Exercise brief
Pictures are to be omitted; everything else in the data must be transcribed exactly.

——————

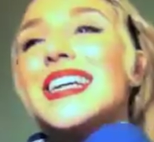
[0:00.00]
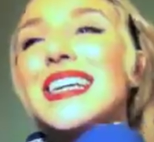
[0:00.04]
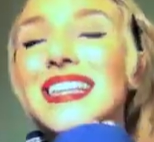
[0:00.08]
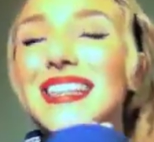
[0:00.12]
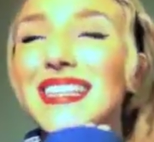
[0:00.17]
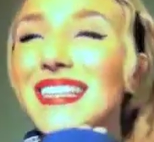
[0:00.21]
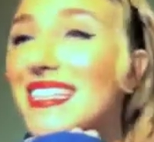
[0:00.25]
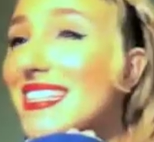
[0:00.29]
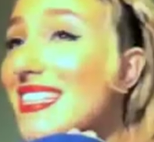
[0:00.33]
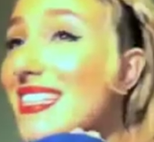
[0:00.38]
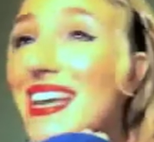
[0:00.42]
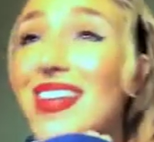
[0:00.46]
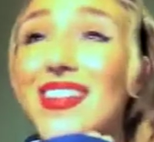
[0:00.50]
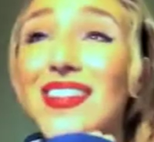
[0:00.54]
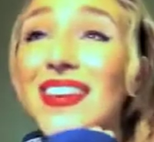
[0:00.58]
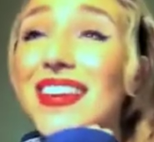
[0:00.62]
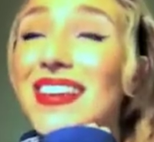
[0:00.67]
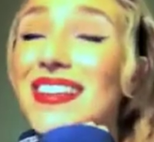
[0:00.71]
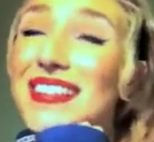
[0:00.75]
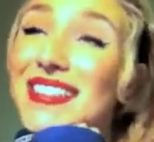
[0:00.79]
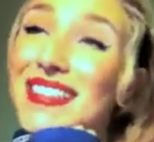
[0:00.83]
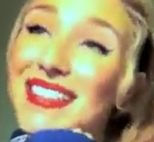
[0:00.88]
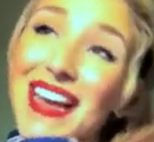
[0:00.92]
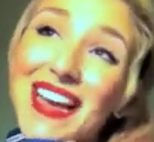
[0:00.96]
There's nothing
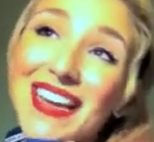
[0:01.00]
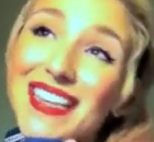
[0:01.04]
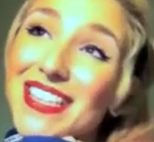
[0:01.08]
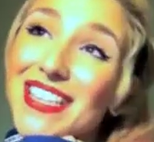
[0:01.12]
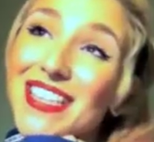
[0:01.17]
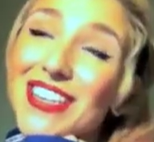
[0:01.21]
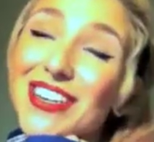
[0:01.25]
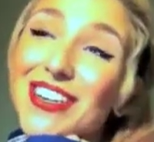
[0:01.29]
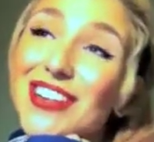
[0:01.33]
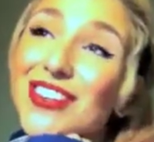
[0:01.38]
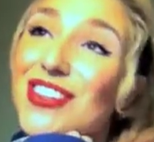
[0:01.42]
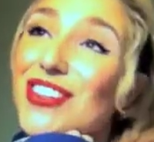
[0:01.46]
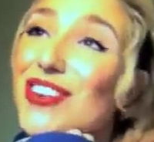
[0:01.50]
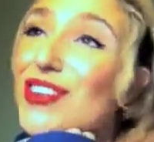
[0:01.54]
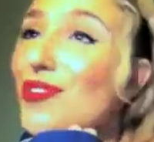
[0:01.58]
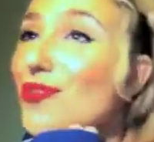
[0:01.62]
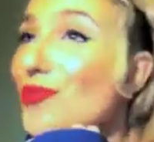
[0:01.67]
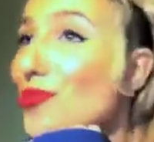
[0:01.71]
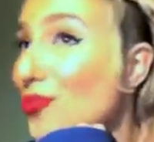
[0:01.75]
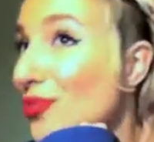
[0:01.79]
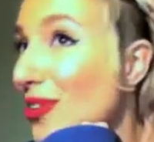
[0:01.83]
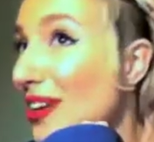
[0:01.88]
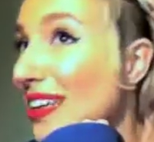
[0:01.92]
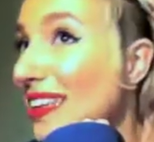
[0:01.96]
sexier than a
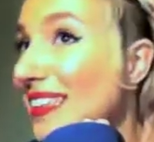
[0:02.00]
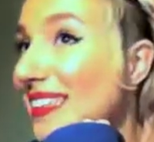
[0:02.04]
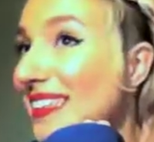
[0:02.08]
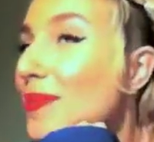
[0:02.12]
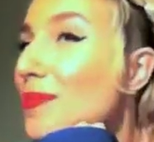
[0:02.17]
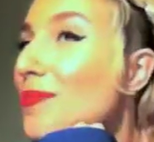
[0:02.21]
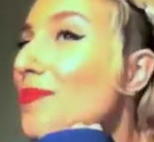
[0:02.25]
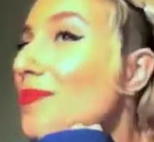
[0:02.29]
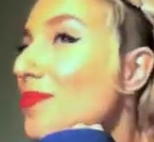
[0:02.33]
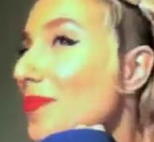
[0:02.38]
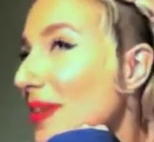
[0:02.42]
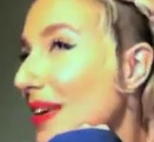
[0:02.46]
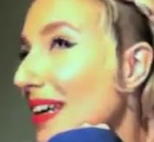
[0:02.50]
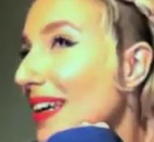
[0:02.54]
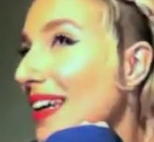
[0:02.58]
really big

——————

Response
[0:00.00]
[0:00.04]
[0:00.08]
[0:00.12]
[0:00.17]
[0:00.21]
[0:00.25]
[0:00.29]
[0:00.33]
[0:00.38]
[0:00.42]
[0:00.46]
[0:00.50]
[0:00.54]
[0:00.58]
[0:00.62]
[0:00.67]
[0:00.71]
[0:00.75]
[0:00.79]
[0:00.83]
[0:00.88]
[0:00.92]
[0:00.96]
There's nothing
[0:01.00]
[0:01.04]
[0:01.08]
[0:01.12]
[0:01.17]
[0:01.21]
[0:01.25]
[0:01.29]
[0:01.33]
[0:01.38]
[0:01.42]
[0:01.46]
[0:01.50]
[0:01.54]
[0:01.58]
[0:01.62]
[0:01.67]
[0:01.71]
[0:01.75]
[0:01.79]
[0:01.83]
[0:01.88]
[0:01.92]
[0:01.96]
sexier than a
[0:02.00]
[0:02.04]
[0:02.08]
[0:02.12]
[0:02.17]
[0:02.21]
[0:02.25]
[0:02.29]
[0:02.33]
[0:02.38]
[0:02.42]
[0:02.46]
[0:02.50]
[0:02.54]
[0:02.58]
really big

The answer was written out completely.